Ierland heeft meer dan 70 procent van zijn dekveengronden en meer dan 80 procent van zijn verhoogde veengronden verloren, volgens schattingen van de Irish Peatland Conservation Council en de National Parks and Wildlife Service.
Na druk van milieugroepen werd in de jaren ’90 een EU-richtlijn over habitats aangenomen die dekveengronden en verhoogde veengronden als prioritaire habitats opsomde. In 2015 zei de semi-staat turfwinning firma Bord na Mona dat het van plan was om te stoppen met turfwinning en over te schakelen naar hernieuwbare energie.
In 2022 werd de verkoop van turf voor verbranding verboden. Er werd echter een uitzondering gemaakt voor “turbary rights”, waardoor mensen turf voor persoonlijk gebruik mogen graven. Bovendien betekende de zwakke handhaving van complexe regelgeving dat commerciële oogst op grote schaal in het hele land is doorgegaan.
De instantie meldde ook dat in 2023 350.000 ton turf werd geëxporteerd, voornamelijk voor de tuinbouw. Gegevens voor 2024 zijn nog niet gepubliceerd.
De Europese Commissie, die meer dan 100 Ierse veengronden als Speciale Beschermde Gebieden opsomt, heeft Ierland vorig jaar verwezen naar het Europees Hof van Justitie voor het niet beschermen van deze gebieden en het nemen van onvoldoende maatregelen om de locaties te herstellen.
Het land loopt ook het risico op boetes van miljarden euro’s als het zijn koolstofreductiedoelstelling voor 2030 niet haalt, volgens het Ierse toezichthoudende orgaan en klimaatsgroepen.
Degradatie van veengebieden in Ierland stoot jaarlijks 21,6 miljoen ton kooldioxide-equivalent uit, volgens een VN-rapport uit 2022. Ter vergelijking, de transportsector in Ierland stootte in 2023 21,4 miljoen ton uit, zo blijkt uit overheidsstatistieken.
De Ierse regering zegt dat het snijden van turf sinds 2011 in bijna 80 procent van de speciale beschermde gebieden voor verhoogde veengronden is gestopt.
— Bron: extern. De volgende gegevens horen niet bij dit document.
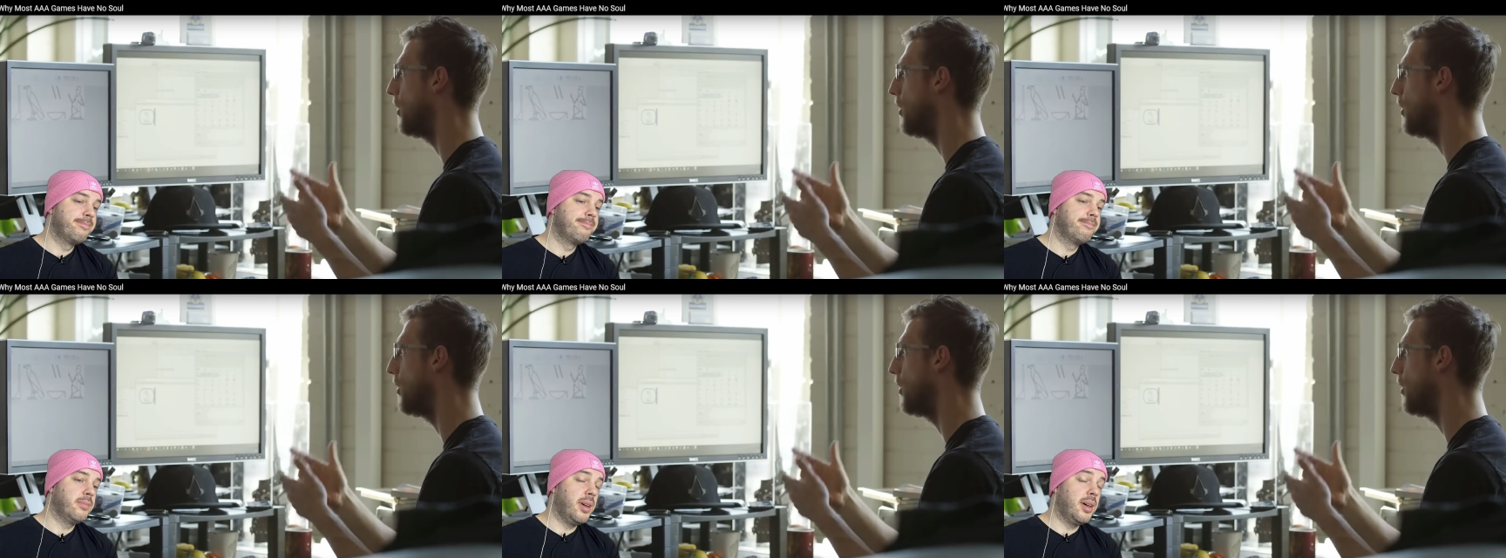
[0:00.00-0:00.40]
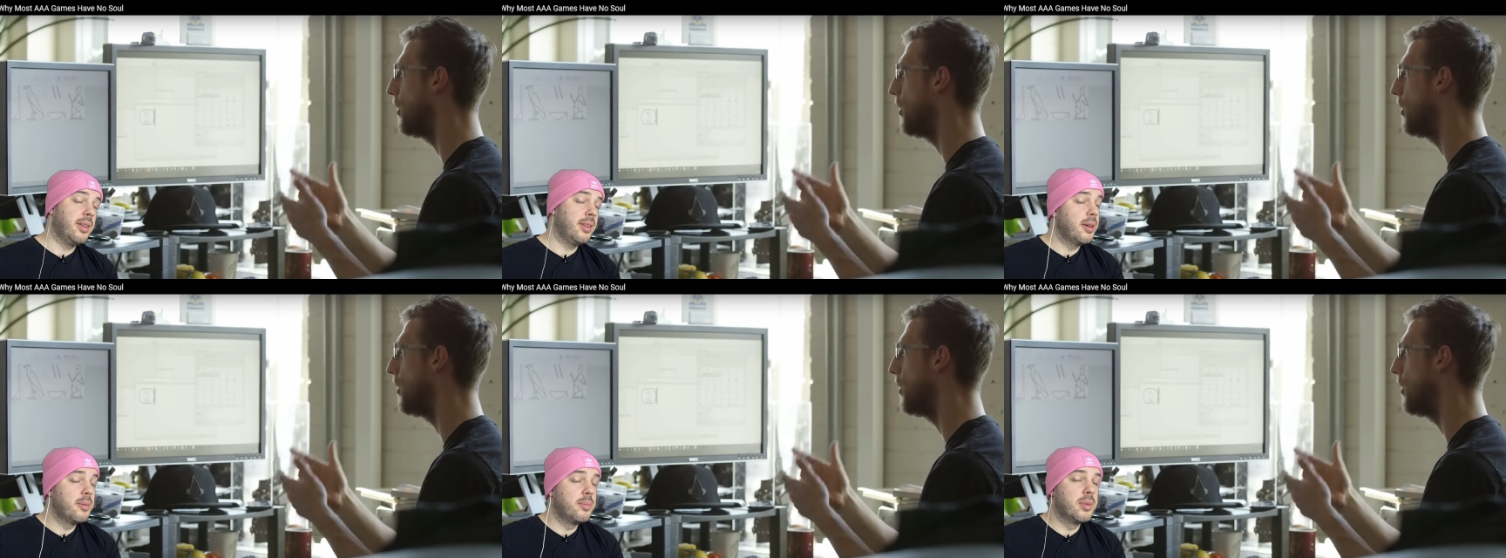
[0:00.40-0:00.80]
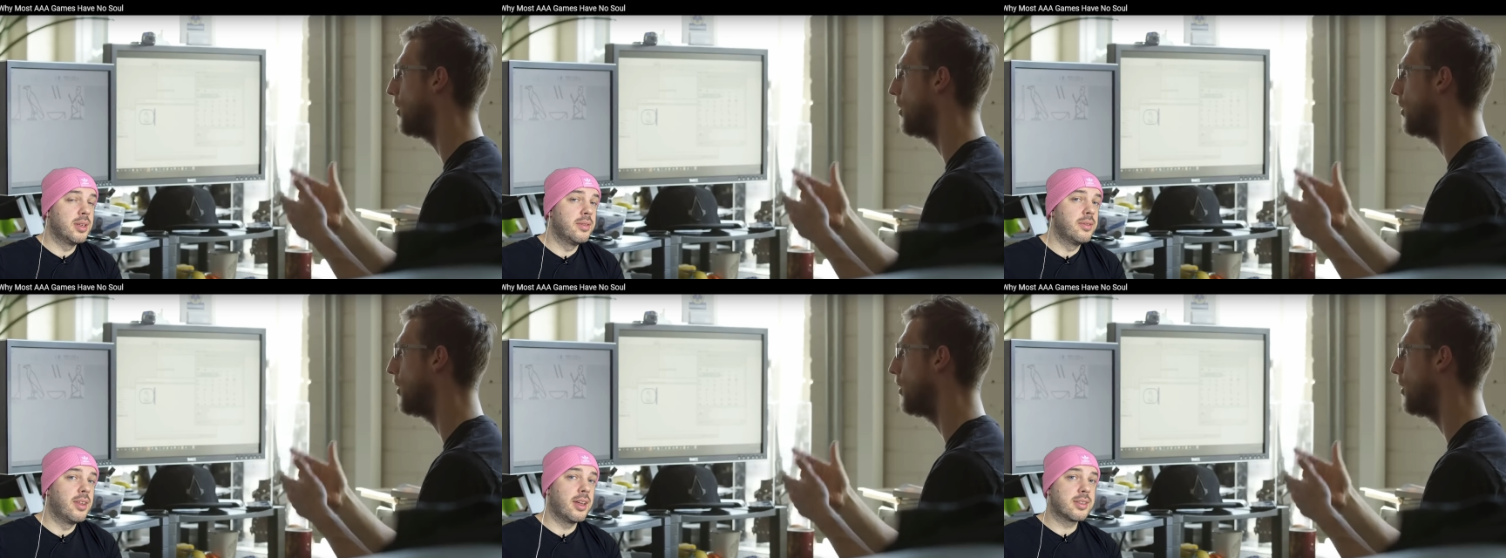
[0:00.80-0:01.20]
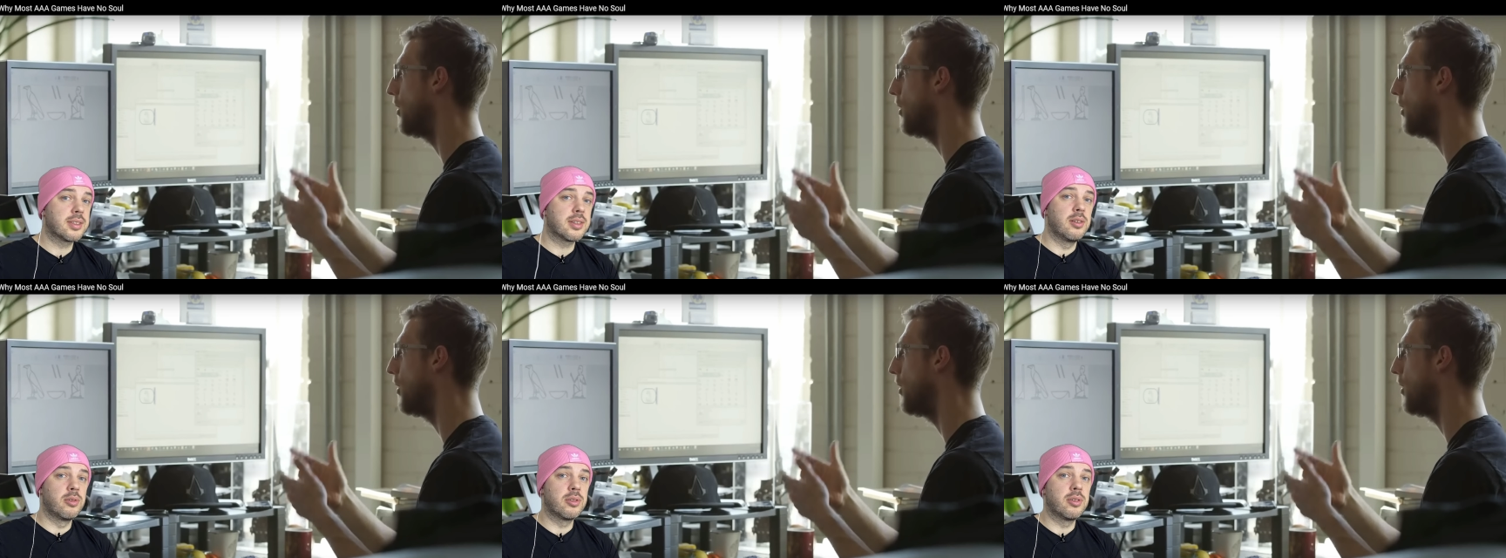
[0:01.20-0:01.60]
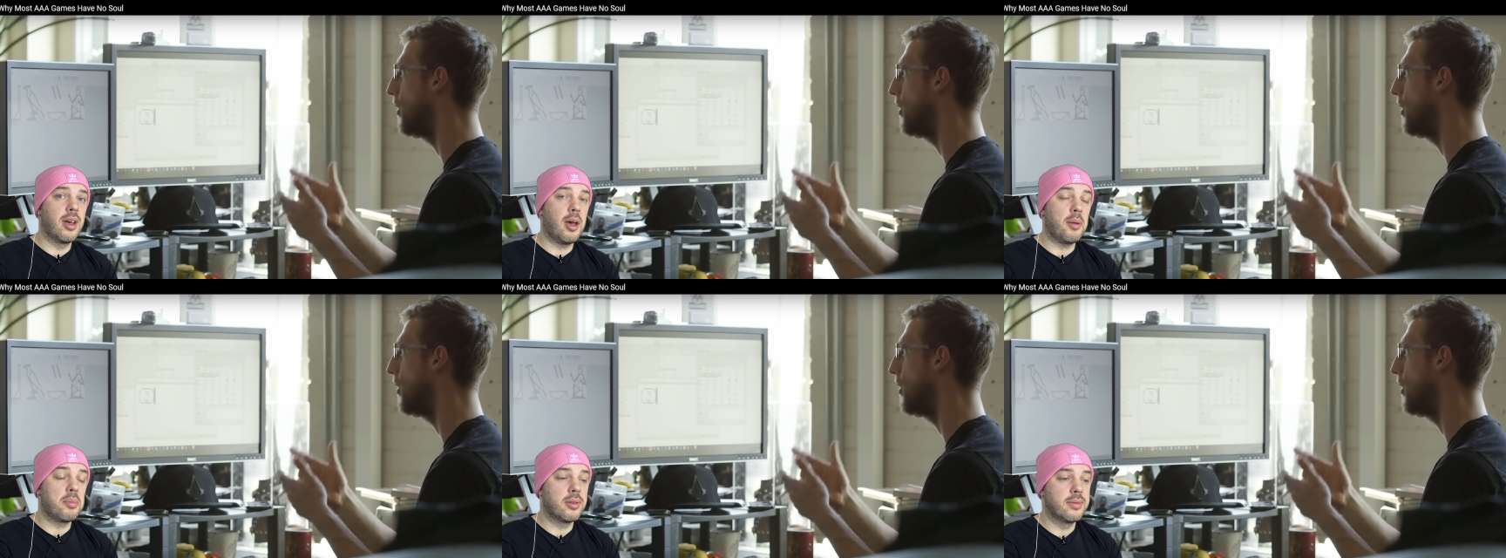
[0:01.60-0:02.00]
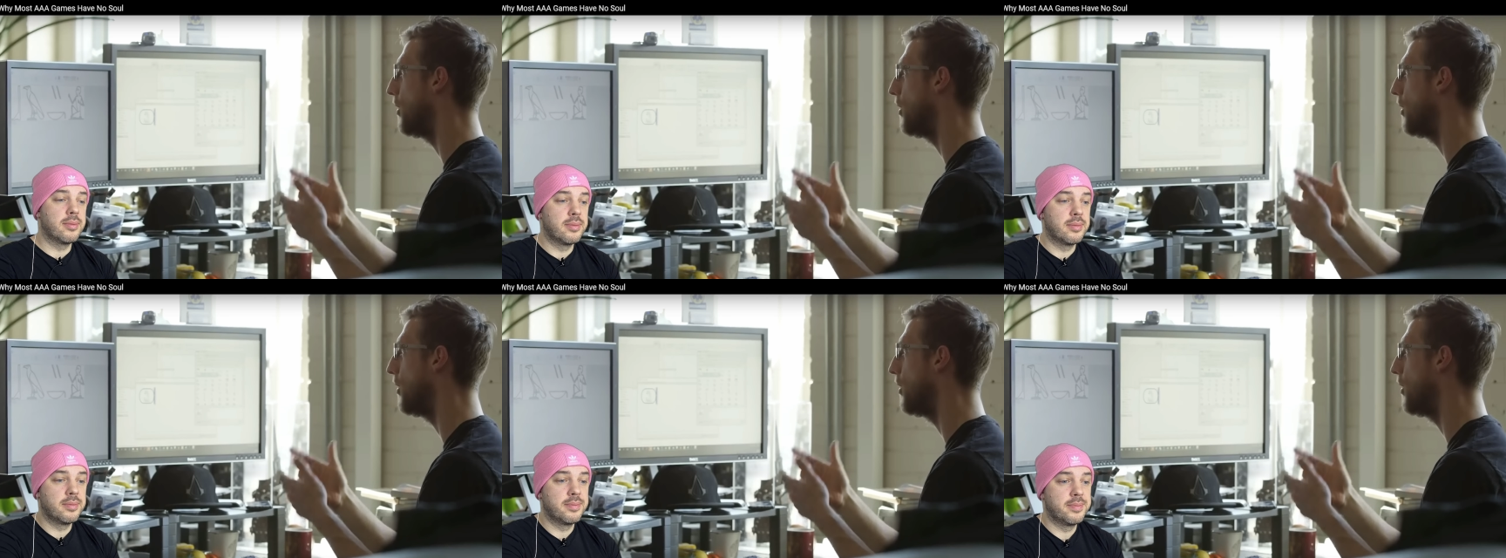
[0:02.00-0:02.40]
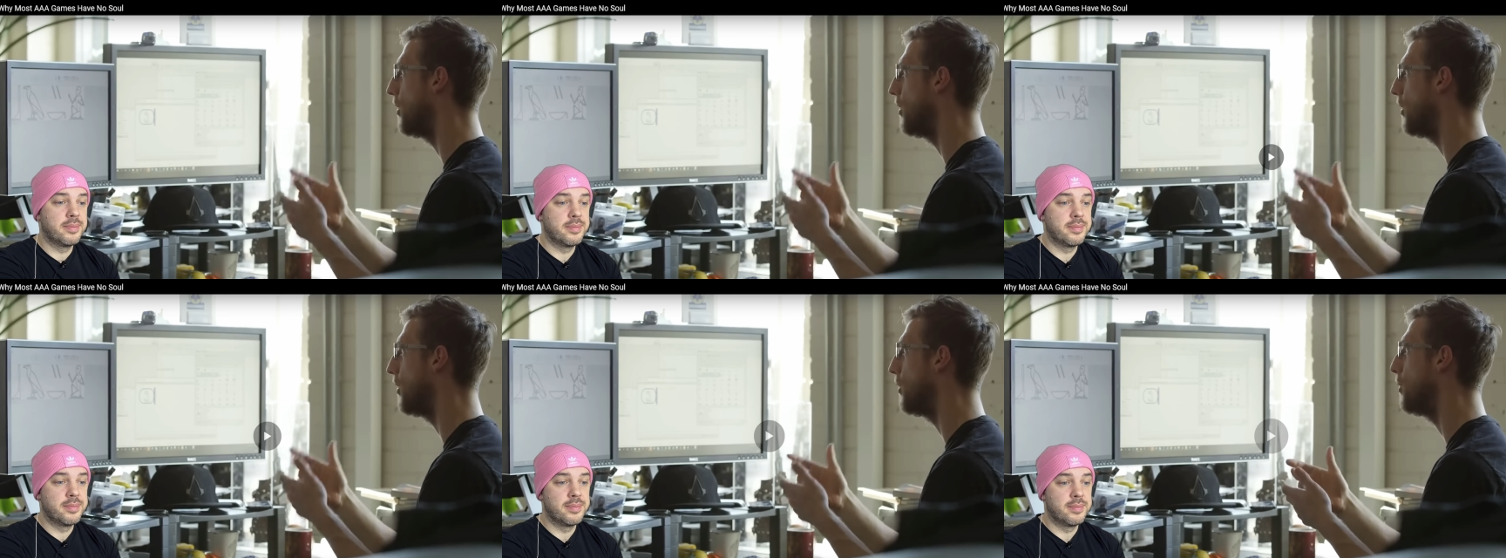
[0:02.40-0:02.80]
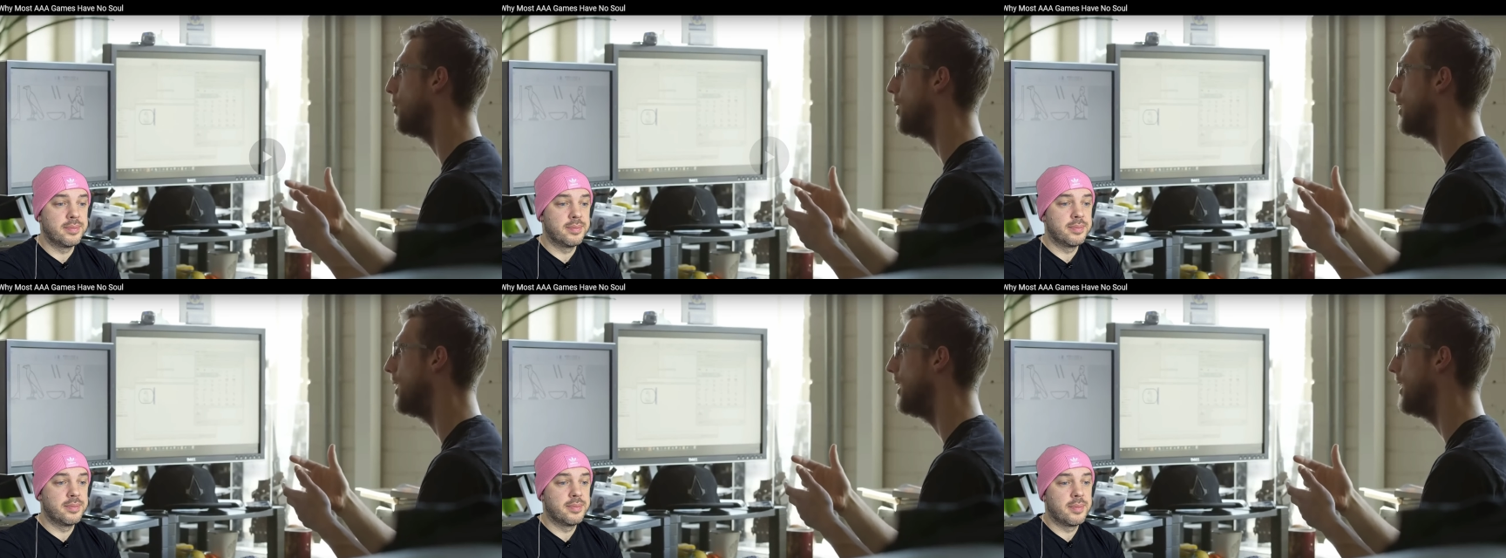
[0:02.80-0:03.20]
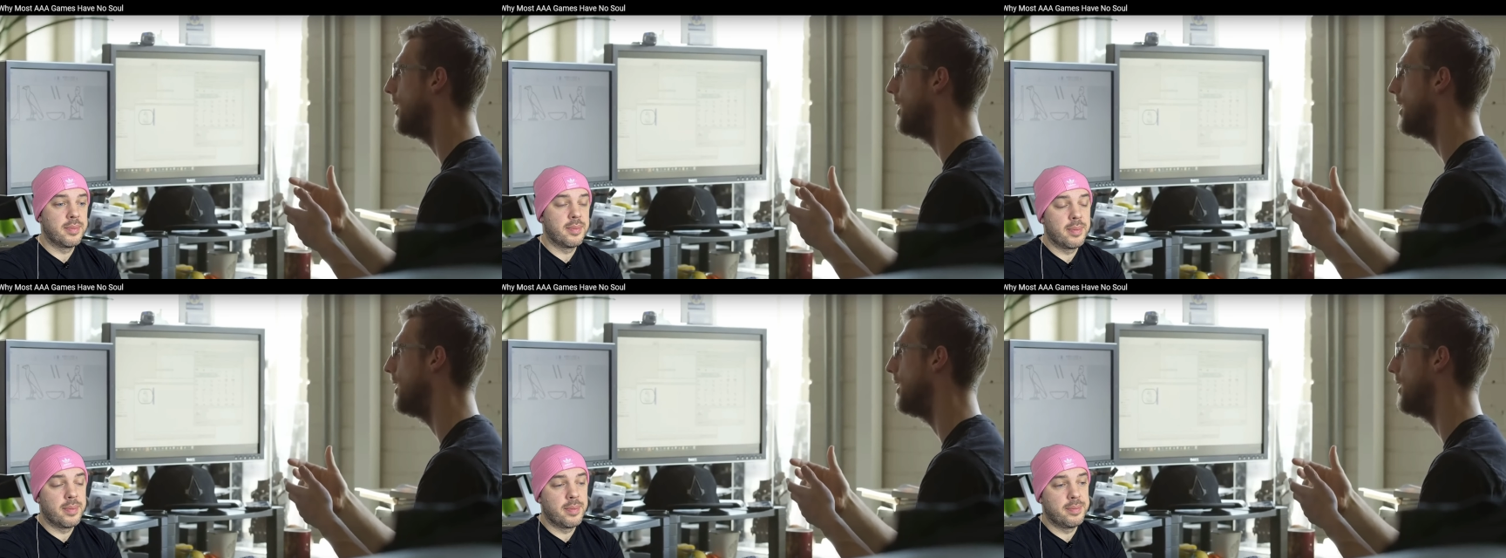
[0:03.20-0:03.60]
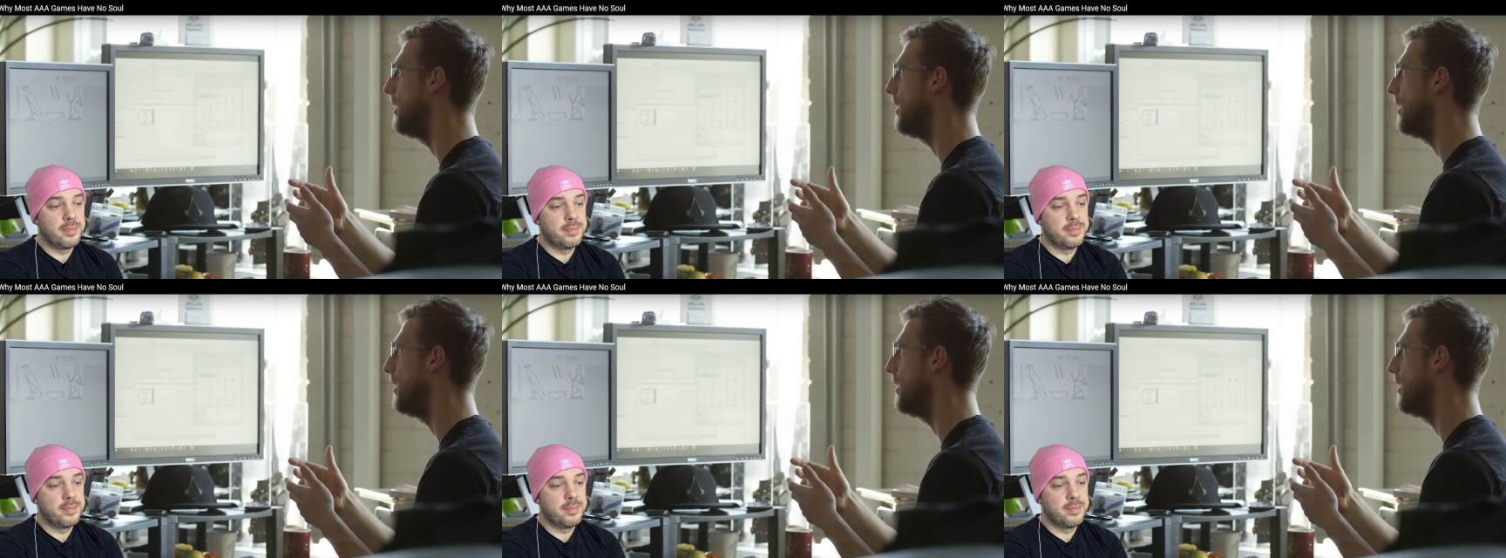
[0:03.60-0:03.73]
Speaker 1: I believe that's going to happen.
Speaker 2: Devs to work on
Het heeft Bord na Mona de taak gegeven om de veengronden weer te laten herleven, zodat natuurlijke ecosystemen kunnen herstellen en de veengronden weer koolstofputten worden.
Tot nu toe zegt Bord na Mona ongeveer 20.000 hectare (49.421 acres) van zijn doel van 80.000 hectare te hebben hersteld.
Pensioenontvanger John Smyth, 69, zei dat een stapel turf van een enkele oogst zijn huis een jaar kan verwarmen voor minder dan 1.000 euro ($1.142) zonder de stress van energierekeningen.
Mark McCorry, ecologie manager bij Bord na Mona, kijkt naar een vis- en waterkoolstofmonitor die is geïnstalleerd om de koolstofuitstoot van afgegraven veengebieden te meten, in Ballynahown.
Doreen King, projectmanager van Bord na Mona’s klimaatactieprogramma voor veengebieden, houdt veen gras vast in een hersteld veengebied, in Ballynahown. Veen gras, dat koolstof vasthoudt, is een cruciale flora van veengebieden.